YOUR TASK: Starting with the line that contains "[0:46.91-0:47.95]", return every line through the end of the listing below exactly as written. Omit the pictures.

DATA FOR ANALYSIS: Begin

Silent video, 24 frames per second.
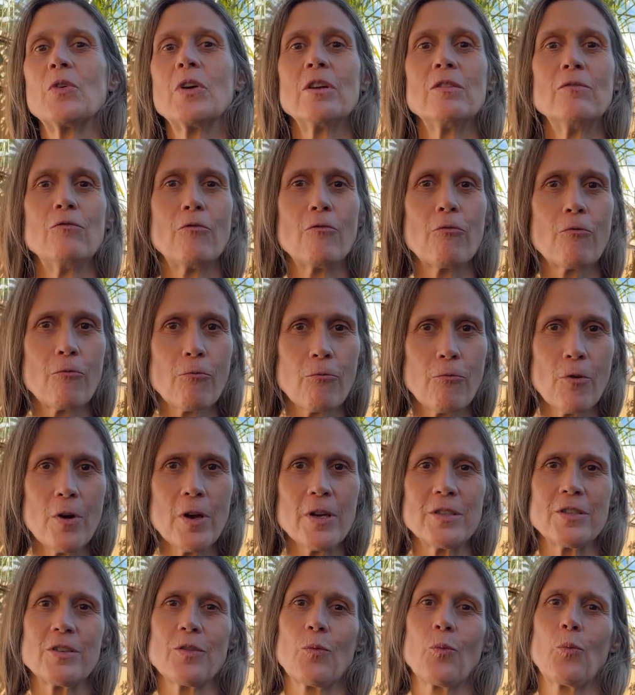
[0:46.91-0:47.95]

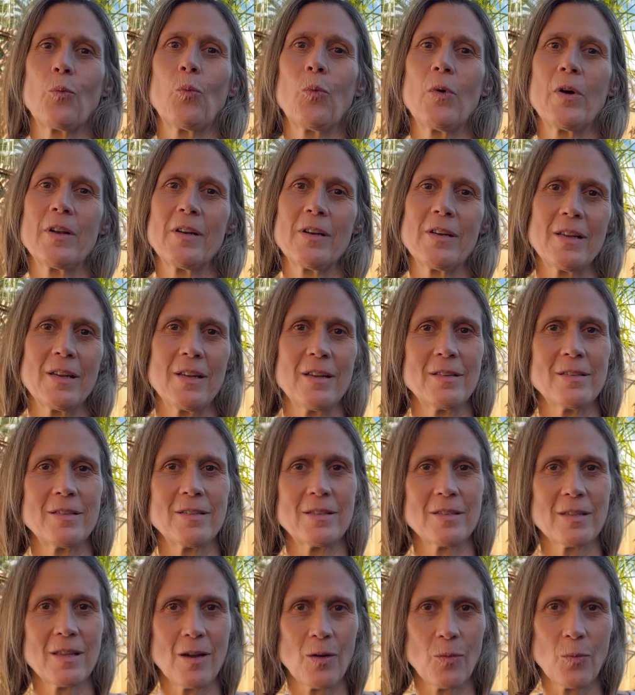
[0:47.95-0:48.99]
confront what it
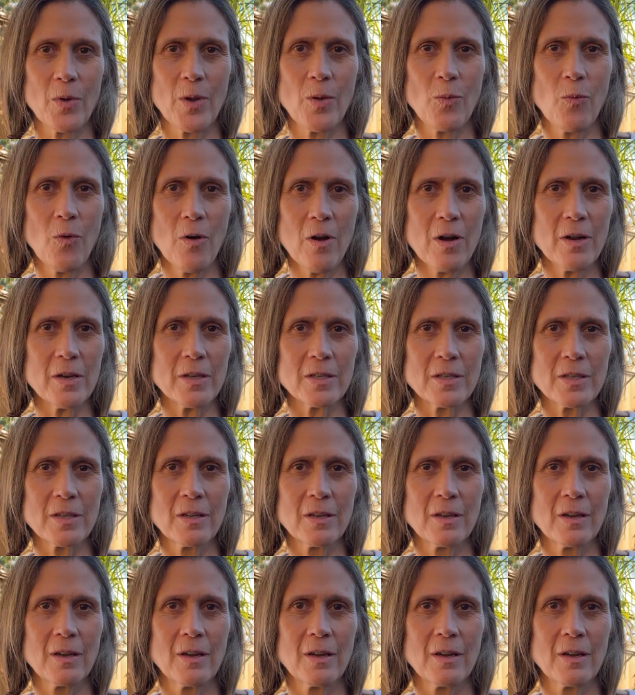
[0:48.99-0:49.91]
is that we want.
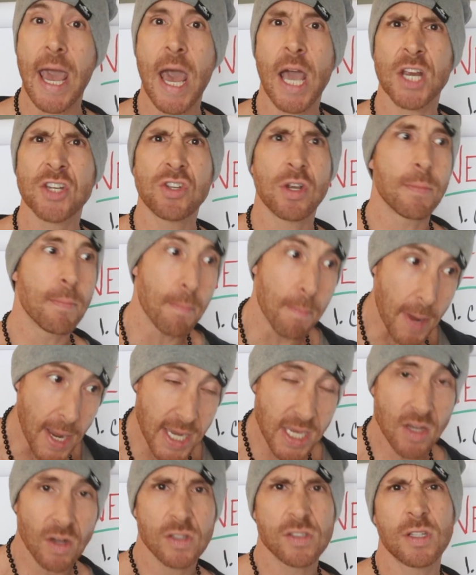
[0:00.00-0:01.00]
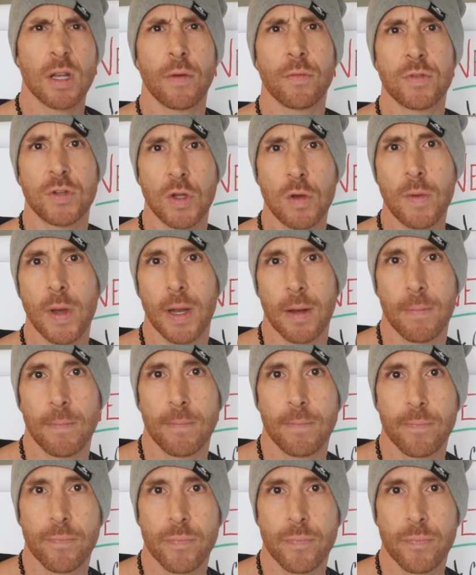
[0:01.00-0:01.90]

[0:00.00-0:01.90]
action. Make yourself do it.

DATA FOR ANALYSIS: End

SOLUTION TO THIS PROBLEM:
[0:46.91-0:47.95]

[0:47.95-0:48.99]
confront what it
[0:48.99-0:49.91]
is that we want.
[0:00.00-0:01.00]
[0:01.00-0:01.90]

[0:00.00-0:01.90]
action. Make yourself do it.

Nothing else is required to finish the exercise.